Hydrodynamic characterisation of fire sprinkler system of a passenger railroad car.

Abstract

Fire safety is one of the major concerns in the public transport and thus passenger trains in the UK seek continuous improvement in passenger safety and comfort. In order to combat fire, there is a legal requirement in most countries across the global to install a fire suppression system within passenger railroad cars. In the event of fire, the thermal sensors trigger high pressure flow of hydrant through nozzles into the railroad car, thus supressing the fire. The efficient design of fire suppression system is highly dependent on the operational parameters of the system. The published literature, although abundant in investigating the flow characteristics through nozzles, severely lacks in conjugating this with fire suppression. Thus, in the present study, extensive parametric investigations have been carried out on the operational and design parameters of a conventional fire suppression system using an integrated approach i.e., hydrant flow and combustion.

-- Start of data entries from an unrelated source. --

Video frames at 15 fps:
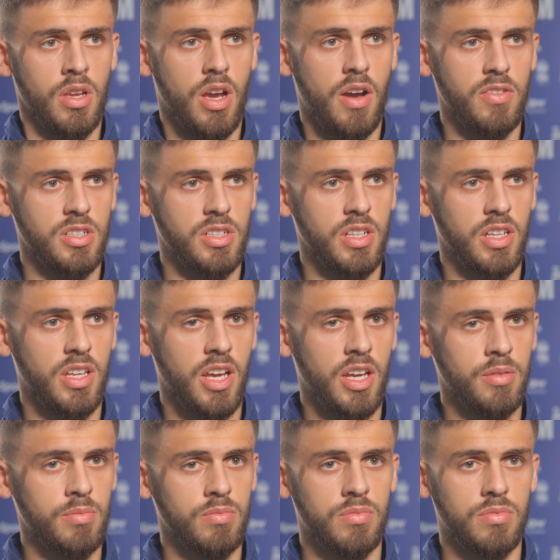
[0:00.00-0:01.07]
Obviously, in the
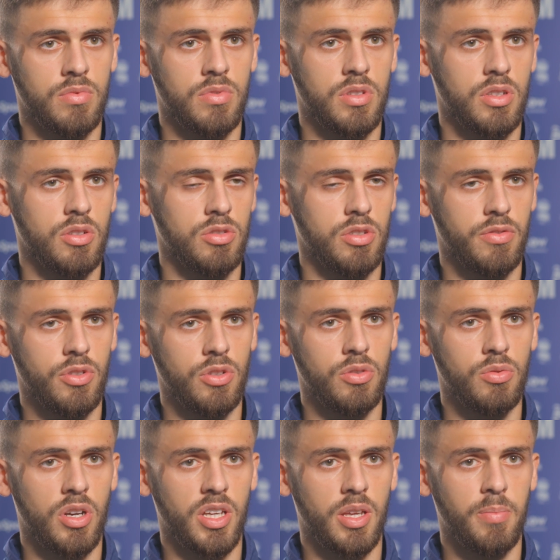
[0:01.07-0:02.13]
game, there was a few
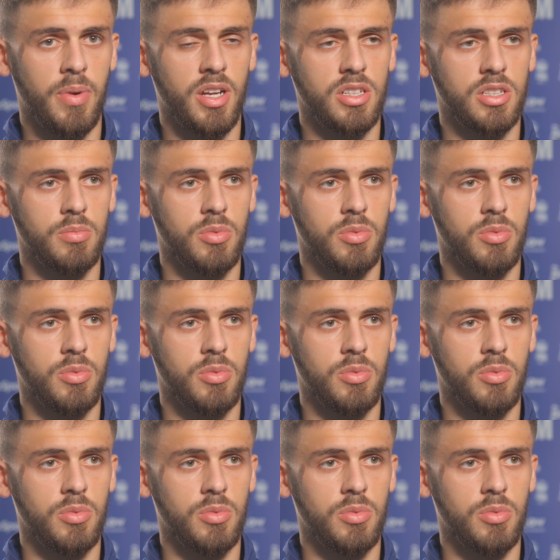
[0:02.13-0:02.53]
rocky patches,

Advanced numerical techniques have been employed to evaluate the hydrodynamic characteristics of the fire suppression system based on the size of droplets of the hydrant from exiting the nozzles and the flow rate of the hydrant. The effects of these parameters on the temperature and the concentration of soot particles within the passenger railroad car have been evaluated. The results show that smaller sized hydrant droplets (250um) are more effective in supressing the fire in enclosures compared to larger droplets (750um), while higher flow rates tend to supress the fire more efficiently. It is envisaged that the results obtained in the present study will help in developing more efficient fire suppression systems for passenger railroad cars.